Par ailleurs, l’Agence régionale de santé nous accompagne depuis ces dernières années avec bienveillance et dans la mesure de ses moyens.
Enfin, nous candidatons systématiquement aux programmes nationaux comme Hôpital numérique sur lequel tous nos établissements ont émargé. Et nous attendons avec impatience Hopen.     

Qu’attendez-vous des fournisseurs pour réussir la convergence des SIH ?

En fait, nous n’attendons rien car pour nous la convergence est un lointain souvenir que nous avons mis en œuvre et abandonné car elle ne présentait pas suffisamment de ROI, aussi bien pour les métiers que pour la DSI. Toutefois, il serait quand même bien que les fournisseurs s’intéressent vraiment à l’industrialisation de leurs outils.

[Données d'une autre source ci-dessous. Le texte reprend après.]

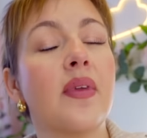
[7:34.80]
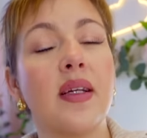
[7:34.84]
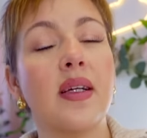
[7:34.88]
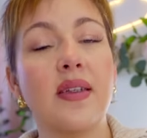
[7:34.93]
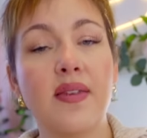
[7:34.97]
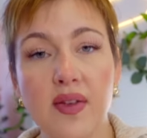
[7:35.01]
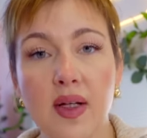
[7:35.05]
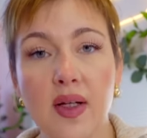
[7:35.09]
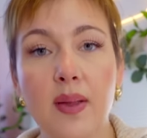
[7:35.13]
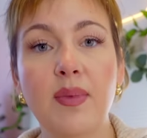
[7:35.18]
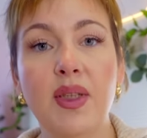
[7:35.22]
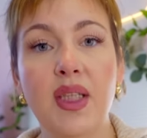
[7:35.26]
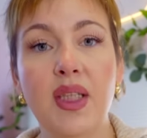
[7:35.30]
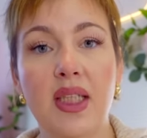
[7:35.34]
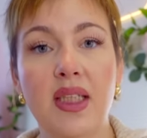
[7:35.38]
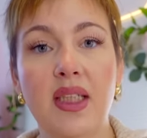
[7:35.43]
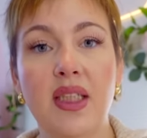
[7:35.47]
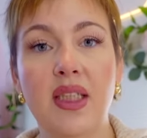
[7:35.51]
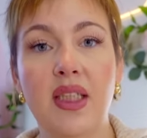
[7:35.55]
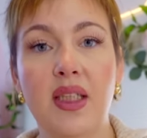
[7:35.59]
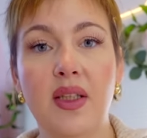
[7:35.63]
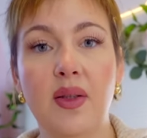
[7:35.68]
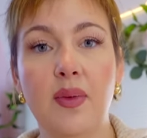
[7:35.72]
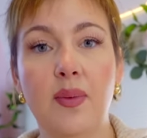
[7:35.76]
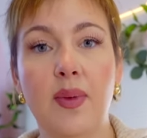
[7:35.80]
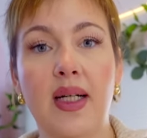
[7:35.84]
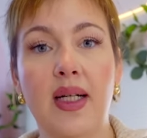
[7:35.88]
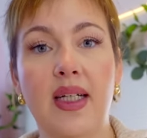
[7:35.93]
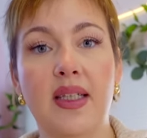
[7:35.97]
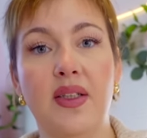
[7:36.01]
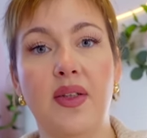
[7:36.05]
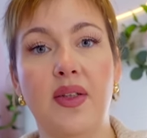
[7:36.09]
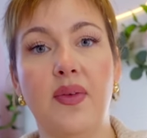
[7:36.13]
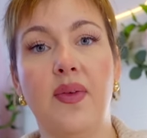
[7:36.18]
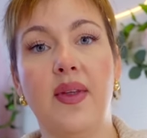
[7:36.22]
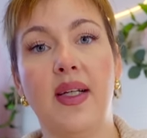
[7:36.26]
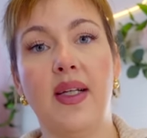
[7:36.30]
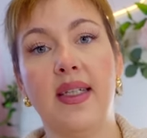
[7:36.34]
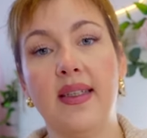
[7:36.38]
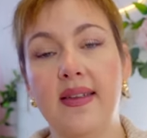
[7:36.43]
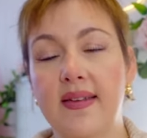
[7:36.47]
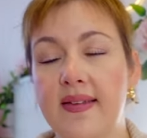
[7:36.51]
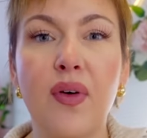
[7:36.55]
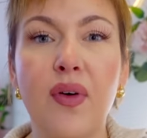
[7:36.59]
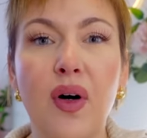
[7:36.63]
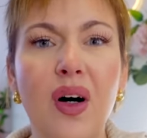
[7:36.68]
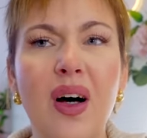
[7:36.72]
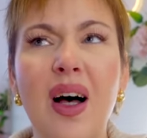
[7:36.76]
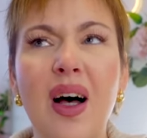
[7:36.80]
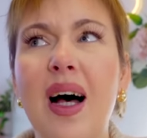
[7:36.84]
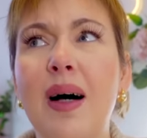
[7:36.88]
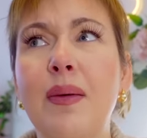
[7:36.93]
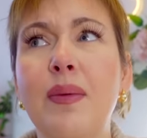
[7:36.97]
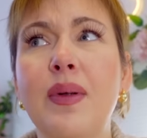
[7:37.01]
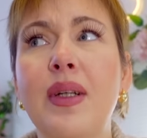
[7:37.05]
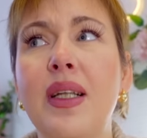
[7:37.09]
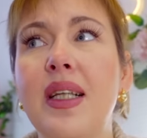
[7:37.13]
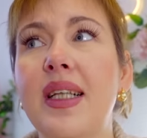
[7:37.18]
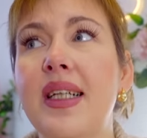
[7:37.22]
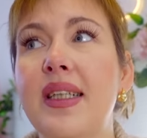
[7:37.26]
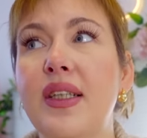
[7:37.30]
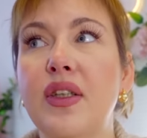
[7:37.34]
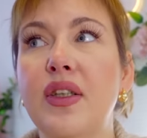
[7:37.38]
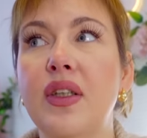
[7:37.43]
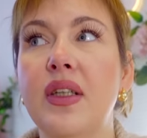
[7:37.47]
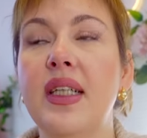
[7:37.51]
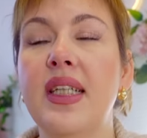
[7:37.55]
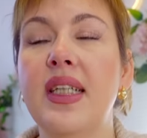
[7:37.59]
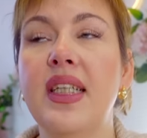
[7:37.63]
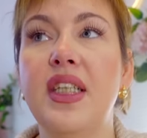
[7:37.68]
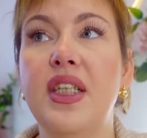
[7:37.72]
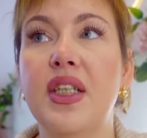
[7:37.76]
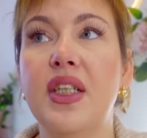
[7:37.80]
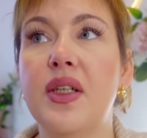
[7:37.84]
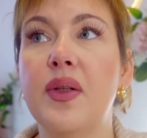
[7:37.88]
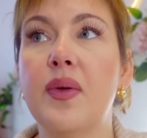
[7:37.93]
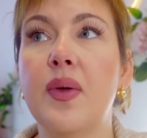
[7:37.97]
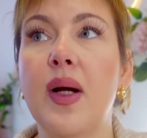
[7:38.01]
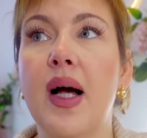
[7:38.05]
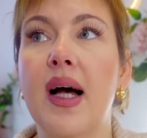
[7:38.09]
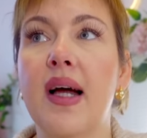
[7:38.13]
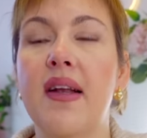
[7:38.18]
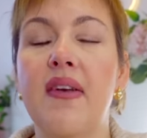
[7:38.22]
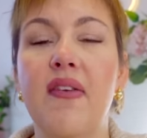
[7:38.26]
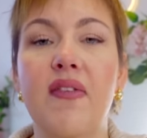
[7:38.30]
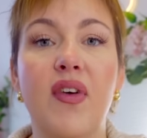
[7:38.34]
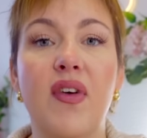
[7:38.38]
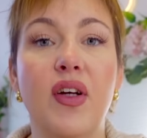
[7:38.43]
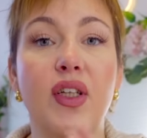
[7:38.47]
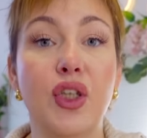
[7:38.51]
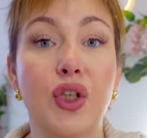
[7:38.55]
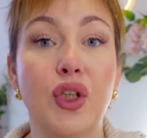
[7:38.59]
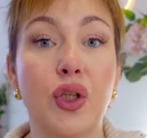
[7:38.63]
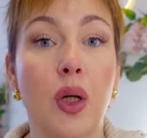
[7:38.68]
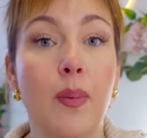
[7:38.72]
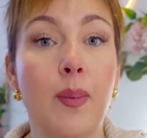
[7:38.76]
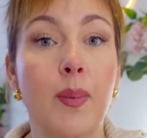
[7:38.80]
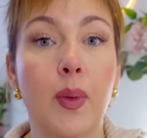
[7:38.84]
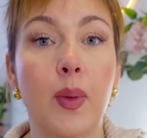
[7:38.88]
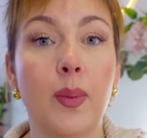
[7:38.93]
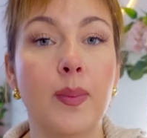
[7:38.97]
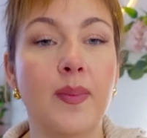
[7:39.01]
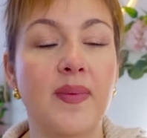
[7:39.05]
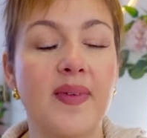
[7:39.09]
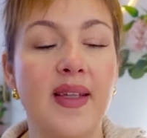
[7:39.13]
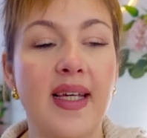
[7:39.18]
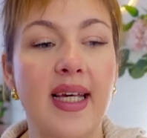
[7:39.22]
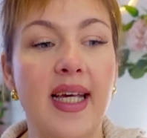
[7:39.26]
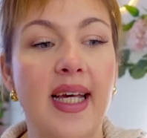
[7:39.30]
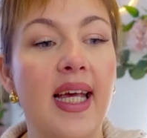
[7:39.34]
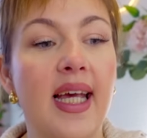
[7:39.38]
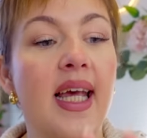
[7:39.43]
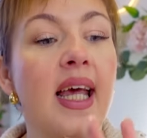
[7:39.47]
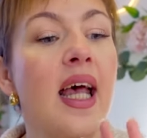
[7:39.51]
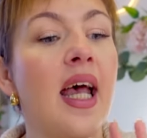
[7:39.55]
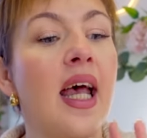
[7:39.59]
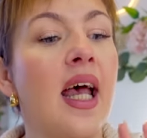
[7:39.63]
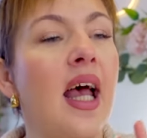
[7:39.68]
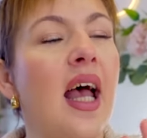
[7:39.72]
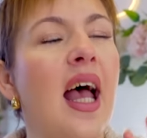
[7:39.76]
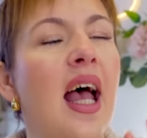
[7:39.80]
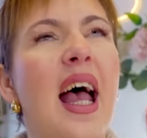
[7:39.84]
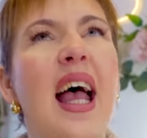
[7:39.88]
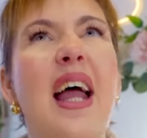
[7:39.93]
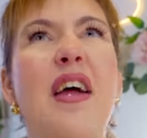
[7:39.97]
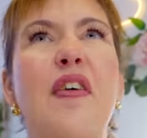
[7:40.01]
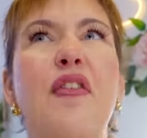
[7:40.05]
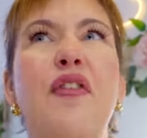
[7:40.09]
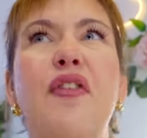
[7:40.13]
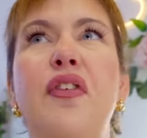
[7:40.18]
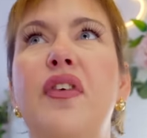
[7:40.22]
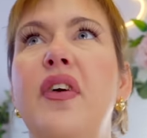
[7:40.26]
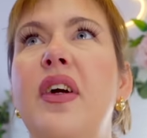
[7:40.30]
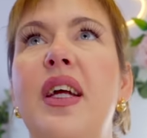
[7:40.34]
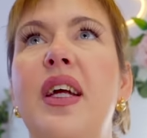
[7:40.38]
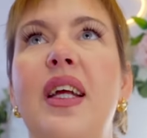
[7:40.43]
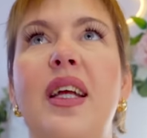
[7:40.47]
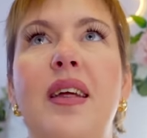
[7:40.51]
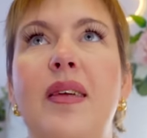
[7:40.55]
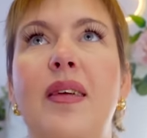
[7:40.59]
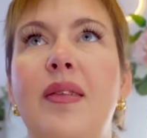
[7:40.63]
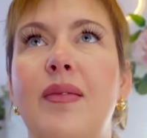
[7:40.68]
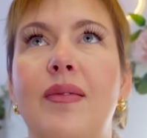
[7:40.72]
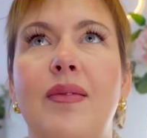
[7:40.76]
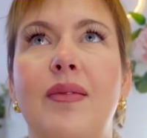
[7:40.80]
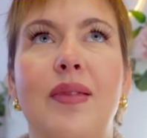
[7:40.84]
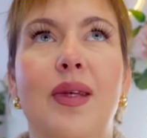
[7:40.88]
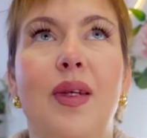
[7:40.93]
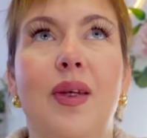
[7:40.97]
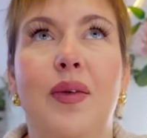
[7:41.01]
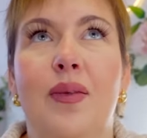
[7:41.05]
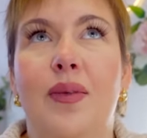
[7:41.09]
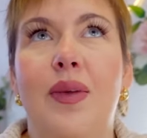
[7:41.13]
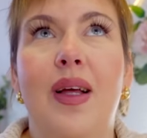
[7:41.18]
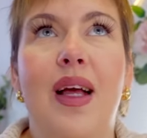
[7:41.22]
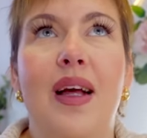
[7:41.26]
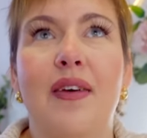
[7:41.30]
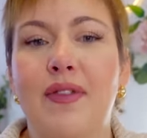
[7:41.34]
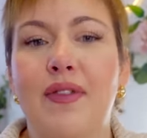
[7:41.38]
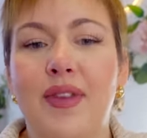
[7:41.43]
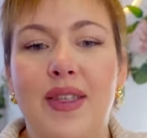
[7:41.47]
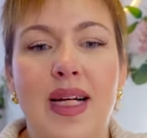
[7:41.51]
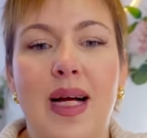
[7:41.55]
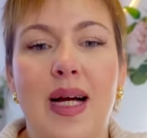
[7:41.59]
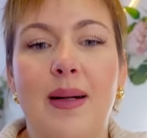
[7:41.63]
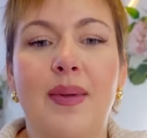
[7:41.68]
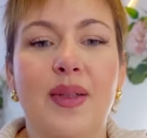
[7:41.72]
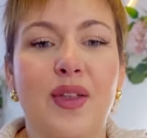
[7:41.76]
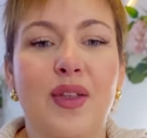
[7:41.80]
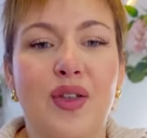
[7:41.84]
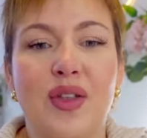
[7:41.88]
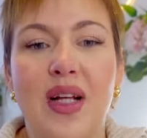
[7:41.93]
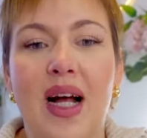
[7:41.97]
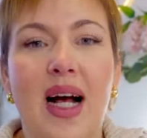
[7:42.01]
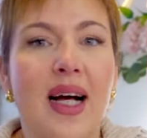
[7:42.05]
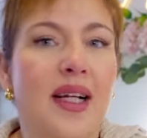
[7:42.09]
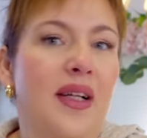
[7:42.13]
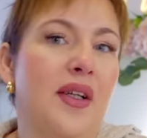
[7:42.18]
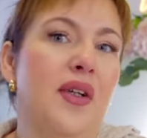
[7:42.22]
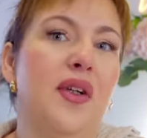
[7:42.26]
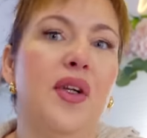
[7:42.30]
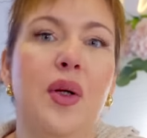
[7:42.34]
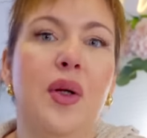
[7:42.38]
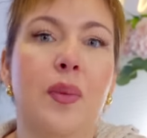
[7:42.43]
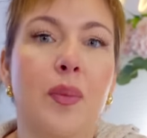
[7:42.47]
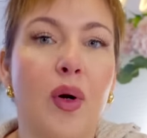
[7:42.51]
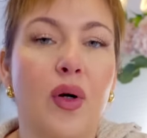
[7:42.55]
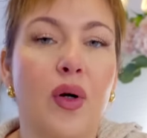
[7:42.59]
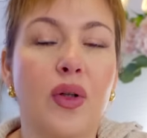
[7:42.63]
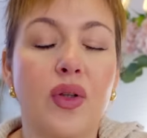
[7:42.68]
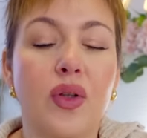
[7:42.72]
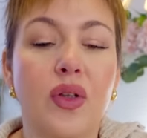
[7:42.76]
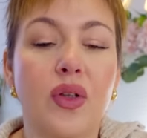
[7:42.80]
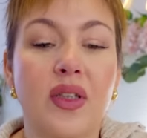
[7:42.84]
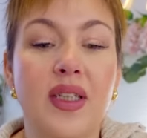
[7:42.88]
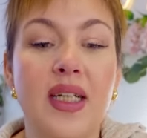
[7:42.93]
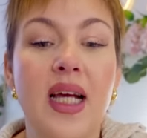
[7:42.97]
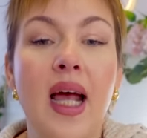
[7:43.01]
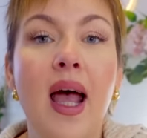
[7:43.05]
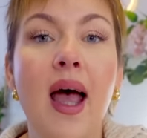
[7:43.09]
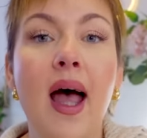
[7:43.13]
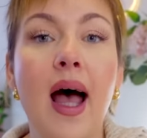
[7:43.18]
So I'm changing the way I do things. Or I would literally do kind of a shop update every time I just had a new product.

Combien n’ont pas de solution dégradée, et encore moins de plan de reprise d’activité ? Il faut également qu’ils perçoivent que maintenant ils n’adressent plus un établissement mais un groupe qui peut couvrir un département, voire plusieurs.  

En un mot, comment définiriez-vous la fonction de DSI de GHT ?

Je dirai que le DSI est le forgeron (numérique) de la communauté, au sens des grandes forges médiévales. Non seulement il entretient les armes, les armures, mais aussi les outils du quotidien, les charrues, les outils des habitants de la ville ou du village. C’est lui qui va concevoir, inventer de nouveaux outils ou équipements pour sa communauté afin de répondre à ses besoins et lui permettre de se développer, de se défendre, voire de conquérir de nouveaux territoires.


(1) Les CH de Guingamp, de Lannion-Trestel, de Paimpol, de Saint-Brieucet de Tréguier.